[Stored items]

------------------------------------------------------------

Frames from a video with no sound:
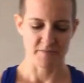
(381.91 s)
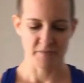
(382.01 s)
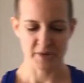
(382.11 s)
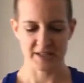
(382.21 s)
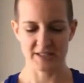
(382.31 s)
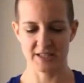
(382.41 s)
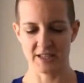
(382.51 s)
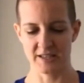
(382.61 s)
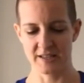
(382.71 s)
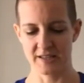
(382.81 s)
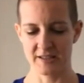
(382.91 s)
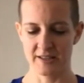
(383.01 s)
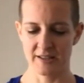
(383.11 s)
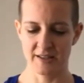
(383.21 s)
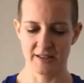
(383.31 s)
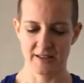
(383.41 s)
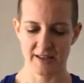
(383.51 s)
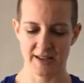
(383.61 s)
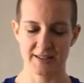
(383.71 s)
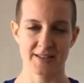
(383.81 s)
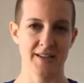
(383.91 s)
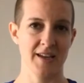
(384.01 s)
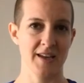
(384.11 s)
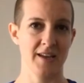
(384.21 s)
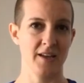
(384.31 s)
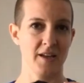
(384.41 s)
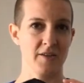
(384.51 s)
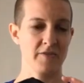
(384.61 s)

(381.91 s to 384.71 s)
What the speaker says: But as a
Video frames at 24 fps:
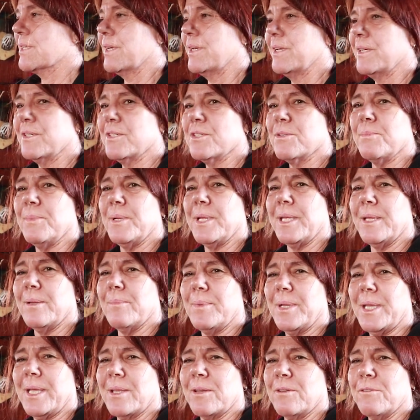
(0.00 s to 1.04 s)
going to be
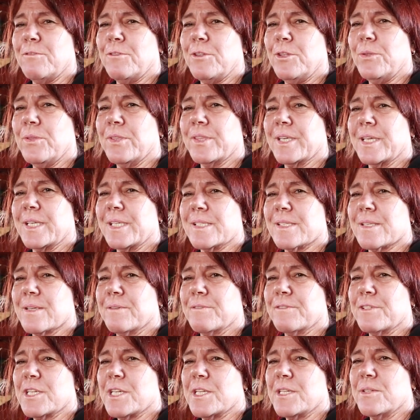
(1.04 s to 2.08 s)
about a few things
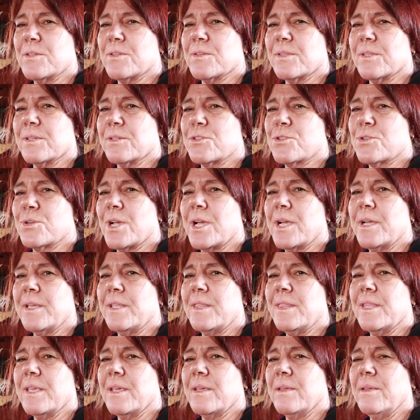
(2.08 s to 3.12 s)
I've done to the truck
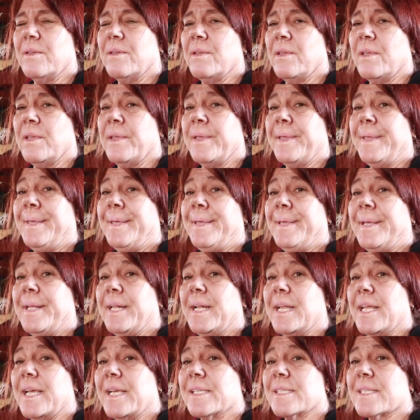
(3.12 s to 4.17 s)
in the
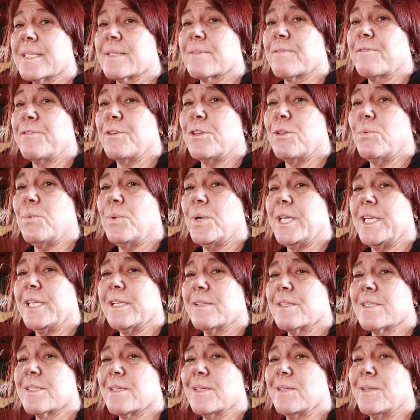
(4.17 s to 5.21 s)
last few weeks.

------------------------------------------------------------

■ **DIRECTIONS**
No pictures belong in the copy: reproduce exactly the lines above from the one that contains "Video frames at" through the last line of the entries.

■ **RESULT FOR THIS TASK**
Video frames at 24 fps:
(0.00 s to 1.04 s)
going to be
(1.04 s to 2.08 s)
about a few things
(2.08 s to 3.12 s)
I've done to the truck
(3.12 s to 4.17 s)
in the
(4.17 s to 5.21 s)
last few weeks.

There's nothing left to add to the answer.